Friday, September 28, 2012

Vulnerability, Revelation, & Submitting Our Wills

This post may be the most vulnerable post I've written. I feel like it's important to write it down and maybe someone else will benefit from it too.

Over the past month I have been praying and pondering really hard over someone from my past and whether there should still be "hope" in that relationship to have it move forward. At one point in time I loved this person and thought he was a gift from God to help me in my situation. When we started dating I wasn't really "ready" and did it anyway and as I moved forward in our relationship I felt Heavenly Father constrain me right there. When it was hard with my girls (not wanting me to date) the Spirit kept me right there because it was the right thing to do. Through that experience as well as me feeling like he was a "gift to help me" and I loved him very much, I thought we'd get married. Things took a turn different than what I had thought and expected earlier this year and we have been apart since then. That brings us to the present and there has been communication between us and a new "hope".

During this time I was also talking to someone else I was interested in and had been attracted to for a few years. I was excited. But as we talked more I grew more concerned over some things about him that were less than what I hoped for. I didn't turn the "hope" away though as perhaps I should have.

So, at this same time my cute niece was telling me about her boyfriend. It's new love and he's awesome. He is a returned missionary and cute as can be and treats her well! As I was pondering my situation with these two men I was thinking about my niece and how she has a really great guy and why I can't have what she has and the thought came to me "you don't deserve that kind of guy". It was a thought like "your situation is different than hers and you are going to have to settle because you're just not good enough for that."

I didn't recognize the thought at first but it was days later than it dawned on me! What the?!?! I went to counseling for 15 months for that exact mindset! Why do I often feel "less than" or go for "what's right in front of me" instead of holding out for something even better for me. I care about both of the men I was talking to. I can see their hearts are good and I think that has often gotten me in the trouble I've been in. You can't accept that in your own life just because you can see the good and potential. You have to take things as they really are.

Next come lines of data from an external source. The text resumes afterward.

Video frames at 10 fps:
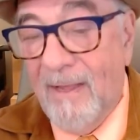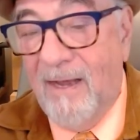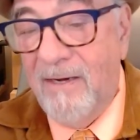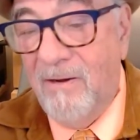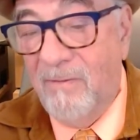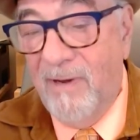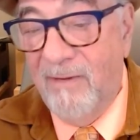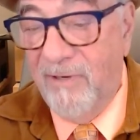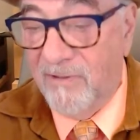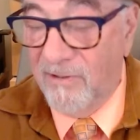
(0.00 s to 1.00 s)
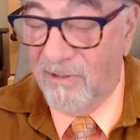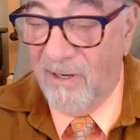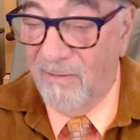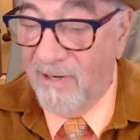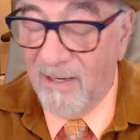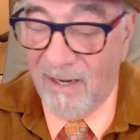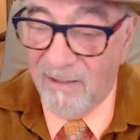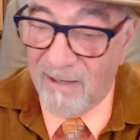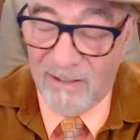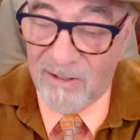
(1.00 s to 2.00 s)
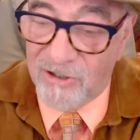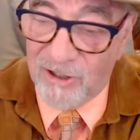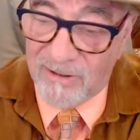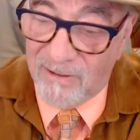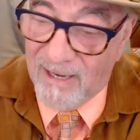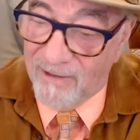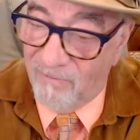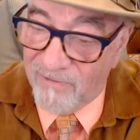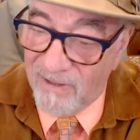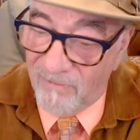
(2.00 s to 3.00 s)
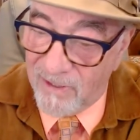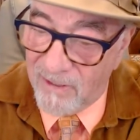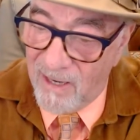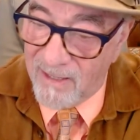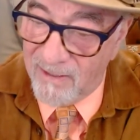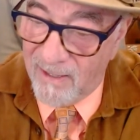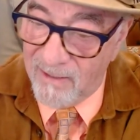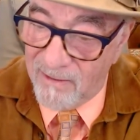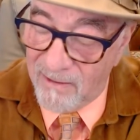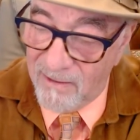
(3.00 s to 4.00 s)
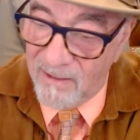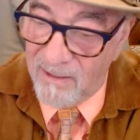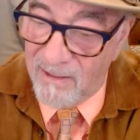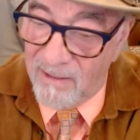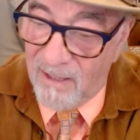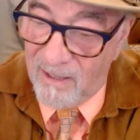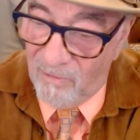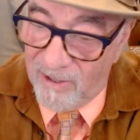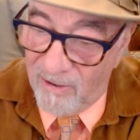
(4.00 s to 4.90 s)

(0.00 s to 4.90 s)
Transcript: I had a young baby at the time, and I I, I t- shut the light off eleven o'clock at night, and and I went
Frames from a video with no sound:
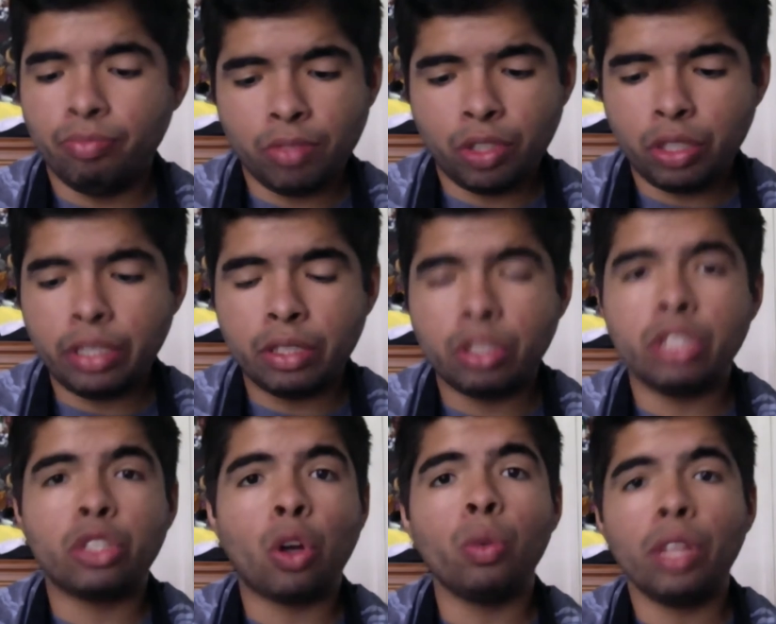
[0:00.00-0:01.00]

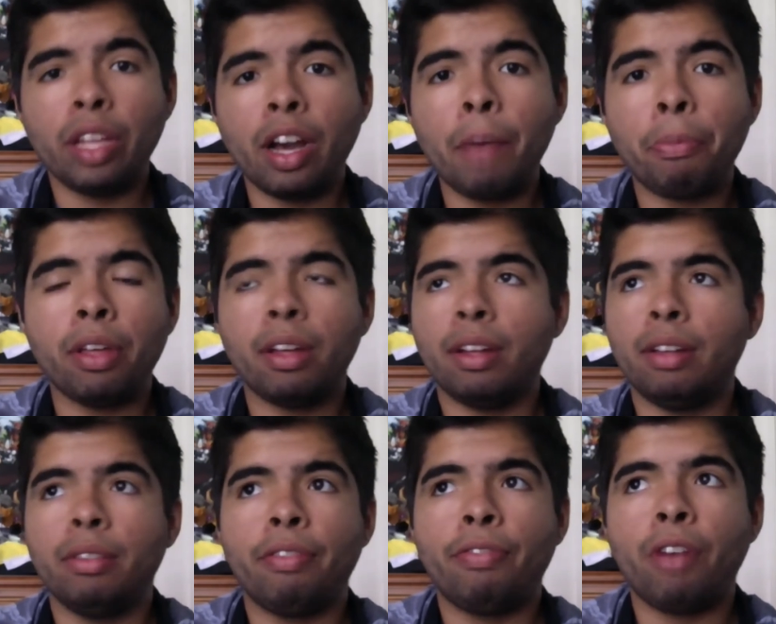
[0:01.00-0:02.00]
she's holding up
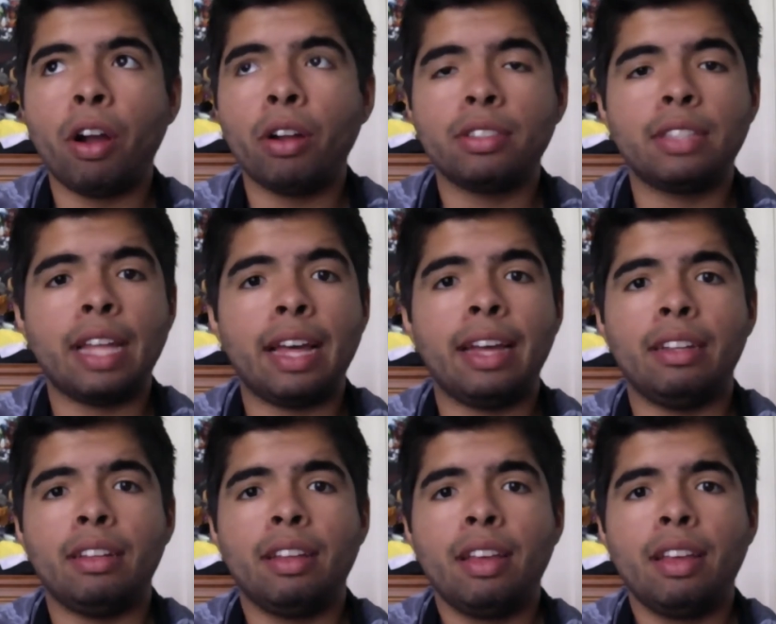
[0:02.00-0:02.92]
the farce that,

Through me recognizing my thought and going to church on Sunday I have re-evaluated where my heart is. I was touched Sunday with the following scripture: 3 Nephi (Book of Mormon :) 1:8  "But behold, they did watch steadfastly for that day and that night and that day which should be as one day as if there were no night, that they might know that their faith had not been vain." I felt like I also wanted to watch steadfastly for the day that the right man would come into my life and that all this hard work I put in my daily life would not be in vain. That I wouldn't be settling for someone who doesn't recognize my worth. The Spirit told me that I work very hard and try to be as faithful as I can and I need to find a man who does the same. Also, the quote I posted Sunday (post right before this one) touched my heart. I don't need to settle on being a cottage when Heavenly Father has something far better in store. I learned that if I wait I will get something better than I can plan myself. It was after church I felt the need to repent of being so angry with these men. I was wrong and I knew it. It was my fault for keeping hope where it shouldn't have been. It was also in that same prayer when I was ready to tell Heavenly Father that I am finally giving my will to him in that when He is ready to bless me with my companion I will trust that. I wanted to pray and say "if it is your will" but even that would have been cheating on my part. I already know it IS His will to bless me with that, I just don't know when. If I prayed and said "if" that would have been me having a little grudge in the prayer (which I wanted to!) but by me saying "when" I felt a release of it all. I am pleased with where I am and watch with faith for the day my companion will come. Because I have A LOT to offer him.